- _Work order_: The reply must contain exactly the lines below from the one with "Frames from a" down to the one with "Lip reading: and", both included, and nothing more; please omit the pictures.

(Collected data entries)
☆ ☆ ☆ ☆ ☆
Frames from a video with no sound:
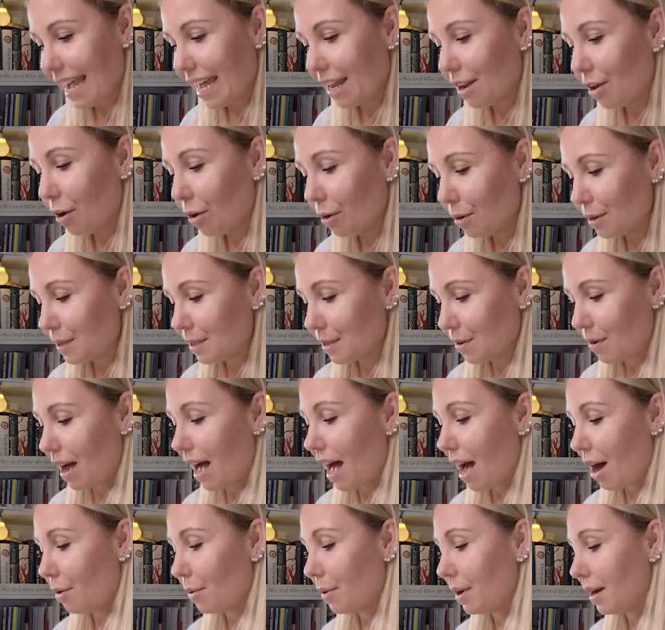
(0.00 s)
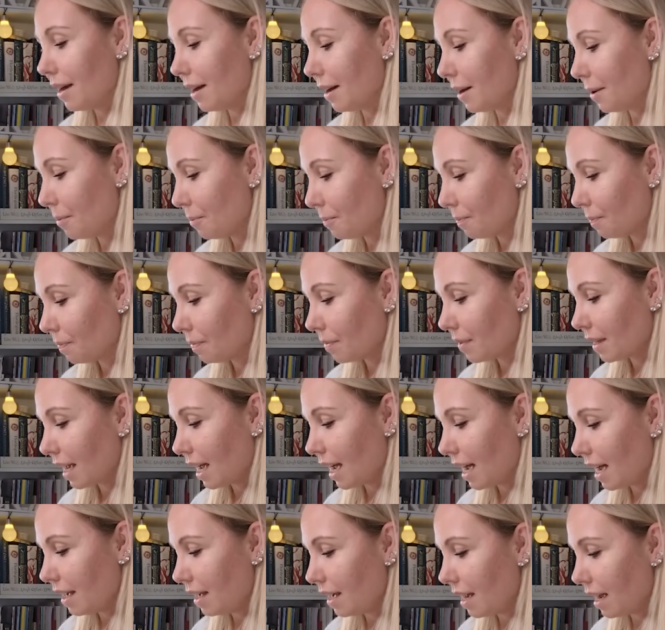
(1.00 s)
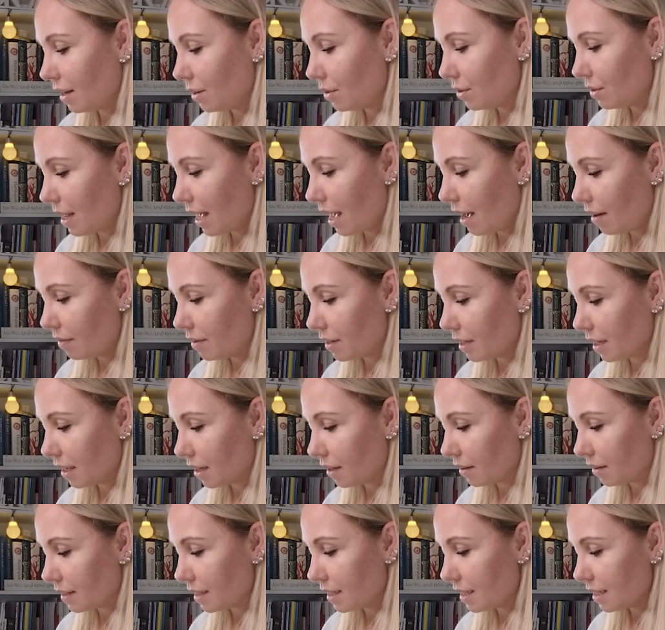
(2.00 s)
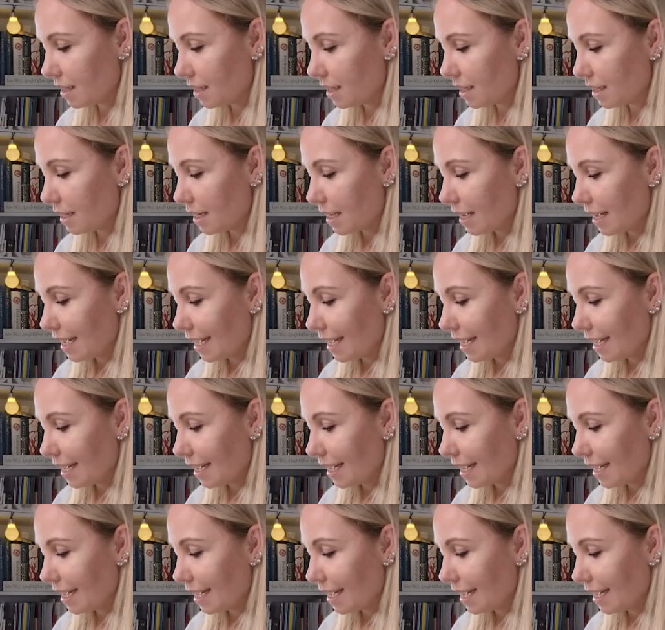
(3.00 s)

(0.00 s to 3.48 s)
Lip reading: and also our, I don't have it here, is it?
☆ ☆ ☆ ☆ ☆
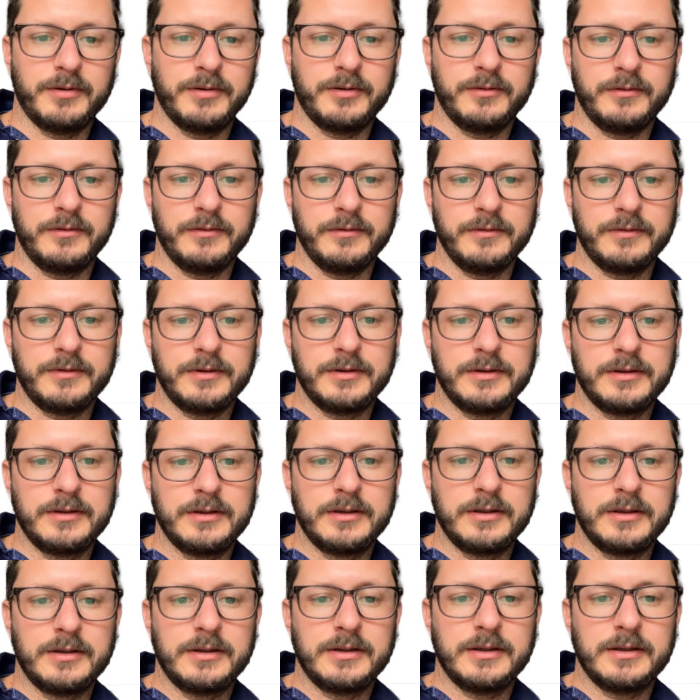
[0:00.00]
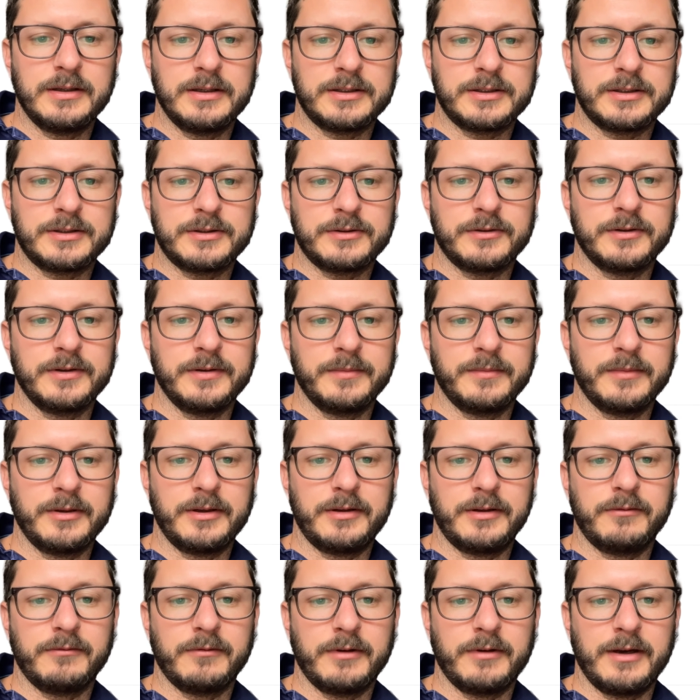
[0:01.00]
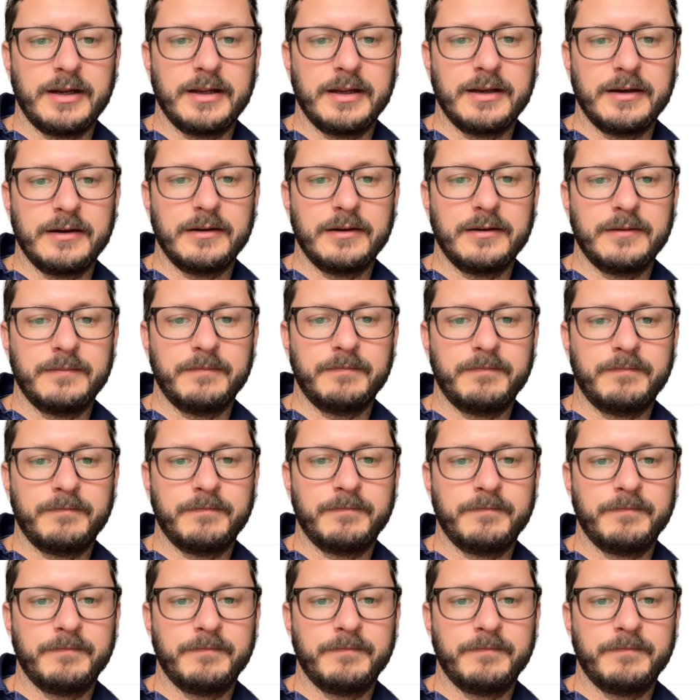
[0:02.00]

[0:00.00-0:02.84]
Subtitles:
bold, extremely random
☆ ☆ ☆ ☆ ☆
- _Answer to this exercise_:
Frames from a video with no sound:
(0.00 s)
(1.00 s)
(2.00 s)
(3.00 s)

(0.00 s to 3.48 s)
Lip reading: and also our, I don't have it here, is it?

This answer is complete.